OPERATOR - (00:19:02)

Thank you Dear participants, As a reminder, if you wish to ask a question, please press star 11 on your telephone keypad and wait for a name to be announced. To withdraw a question, please press Star one and one again. Please stand by will compile the Q and A roster. This will take a few moments. For the benefit of all participants on today's call, please limit yourself just to one question. If you have more questions questions, please re enter the queue. Thank you so much for understanding and now we're going to take our first question and it comes from Lan of Yan Liu from Morgan Stanley. Your line is open. Please ask your question.

Yan Liu - Equity Analyst - (00:19:41)

Thanks for the opportunity and congratulations on the very solid result. I would like to ask about the future strategy in term of the asset monetization in China after the successful SEA REIT IPO. In terms of future injection, does management benchmark the previous set target of 5 times net debt to EBITDA as a long term operation target for GDS leverage or or you are more keen to go a little bit more aggressive towards the asset-light model to achieve better investment return via the five year development cycle? How to think about your future strategy here? Thank you.

William Huang - Founder, Chairman and CEO - (00:20:43)

Thank you for the question. There are a number of different considerations in the Asset Monetization Strategy 1 of course is the value at which we can monetize assets. And the benchmark which has been established in the ABS transaction and then at a higher level in the SEA REIT transaction remains far above the level at which GDS shares the training in the international capital markets. The implication of that is that every asset monetization is highly accretive to our shareholders. And I think that alone would be a strong rationale to monetize assets. Secondly, we described in the prepared remarks we feel like we are on the threshold of the start of another growth phase, multi year growth phase in this industry which should present some very good investment opportunities. The return on investment potentially is enhanced now that we know that we will be able to monetize assets at cap rates which are certainly higher than what we used to assume in our internal underwriting case. The implication is that if we can monetize assets and reinvest, then we can create more value for, for our shareholders. You mentioned the consolidated net debt to EBITDA ratio. I did check back. I think in 2023, I mentioned that we would target it five times within three years, which would be give me about another one year. I think, I think we're approaching that level already. But we're now, as I mentioned, at a stage where some attractive new investment opportunities could present themselves. I don't think it's necessary for us to be too aggressive about deleveraging if those opportunities arise. If they don't arise, then we monetize on accretive terms. Deleveraging will naturally happen.

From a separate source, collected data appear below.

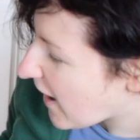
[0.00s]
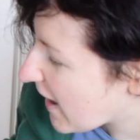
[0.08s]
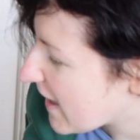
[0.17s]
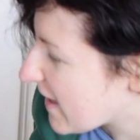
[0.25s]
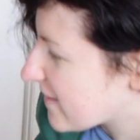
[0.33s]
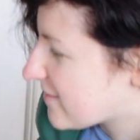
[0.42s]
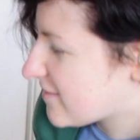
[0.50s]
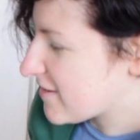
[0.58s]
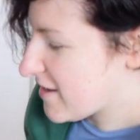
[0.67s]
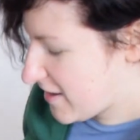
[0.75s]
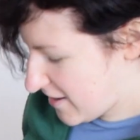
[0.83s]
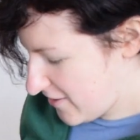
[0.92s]

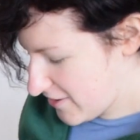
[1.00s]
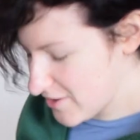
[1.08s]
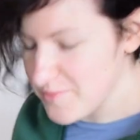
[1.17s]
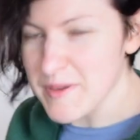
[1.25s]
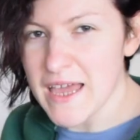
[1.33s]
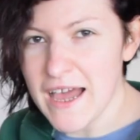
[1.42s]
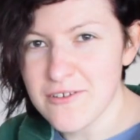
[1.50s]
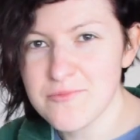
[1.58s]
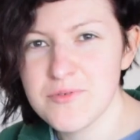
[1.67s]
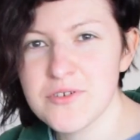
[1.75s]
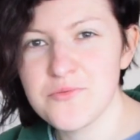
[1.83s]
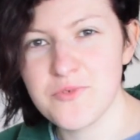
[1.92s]
it's going to be how to
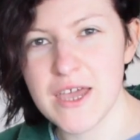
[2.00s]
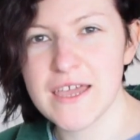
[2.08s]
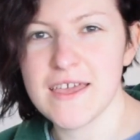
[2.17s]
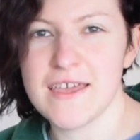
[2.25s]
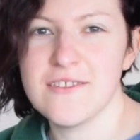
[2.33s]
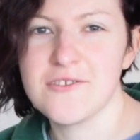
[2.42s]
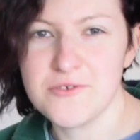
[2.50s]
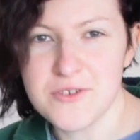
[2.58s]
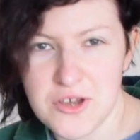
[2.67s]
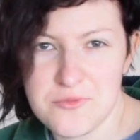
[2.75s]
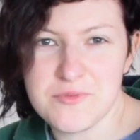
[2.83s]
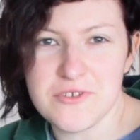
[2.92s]
put a wig into an
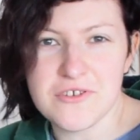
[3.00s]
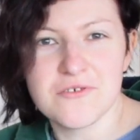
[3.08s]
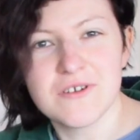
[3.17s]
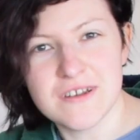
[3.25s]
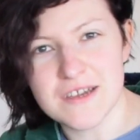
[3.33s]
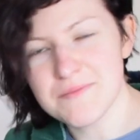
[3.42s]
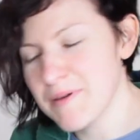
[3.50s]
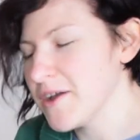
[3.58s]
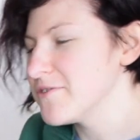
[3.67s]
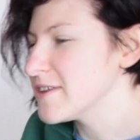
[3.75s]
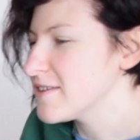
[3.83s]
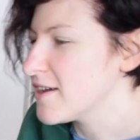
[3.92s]
updo, like a
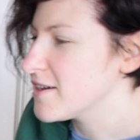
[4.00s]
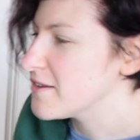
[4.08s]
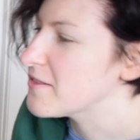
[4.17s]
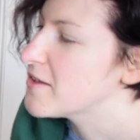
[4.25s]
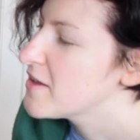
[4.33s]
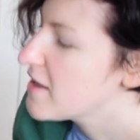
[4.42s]
ponytail.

Yan Liu - Equity Analyst - (00:23:25)

Thank you. I have another question if I may regarding the development of day one. Given the companies believe that the previous 1 gigawatt target will be achieved far ahead of schedule. What is the current new target? For example, by the end of this year or next year in term of the total area committed or megawatt? Committed. Thank you.

UNKNOWN - (00:24:00)

Yeah.

William Huang - Founder, Chairman and CEO - (00:24:01)

I think based on current our footprint, we build each growth engine in the different region right now. So Finland is a very good example. In Europe and in Asia Pacific we.

UNKNOWN - (00:24:22)

Already.

William Huang - Founder, Chairman and CEO - (00:24:25)

Built up very solid and sustainable growth resource, land, bank and power. Right. So our growth will be very.

UNKNOWN - (00:24:40)

Very.

William Huang - Founder, Chairman and CEO - (00:24:40)

Solid in the next few years. So in general we target every year, let's say at least at. Let's say 500 megawatt. Yeah, this is some internal internal KPI. But we are we coming to the market at least 300, right? The internal target is 500. That's our. But now we have the very, very solid base to talk about this kind of number because we are not just growing in One country, one region, we have two region and in the next couple of quarters maybe we will enter some new region as well. So that will deeply allow us to can talk about more big number, more high growth.

UNKNOWN - (00:25:36)

Yeah.

Yan Liu - Equity Analyst - (00:25:37)

Thank you very much.

UNKNOWN - (00:25:40)

Thank you.

OPERATOR - (00:25:42)

Thank you. Now we're going to take our next question and the question comes to the line of Sarah Wang from ubs. Your line is open. Please ask your question.

Sarah Wang - Equity Analyst - (00:25:54)

Hi. Thank you for the opportunity to ask a question and again congratulations on the solid results. I have one question regarding the customer profile. So given the second quarter, broad movement or new orders sign are still quite solid despite all the uncertainties around US GPU export. So may that ask who are the key customers, like separately for the movings and also for the new orders. And then what kind of workload do we expect for these new orders to carry? Is it mostly CPU or gpu? And then like if it's cpu, is it because the oversupply in the industry has been digested? Or if it's gpu, does that mean the domestic substitution has achieved quite meaningful progress so that the supply chain uncertainty going forward should be mitigated? Thank you.

UNKNOWN - (00:26:57)

Customer profile. Customer profile and the workloads.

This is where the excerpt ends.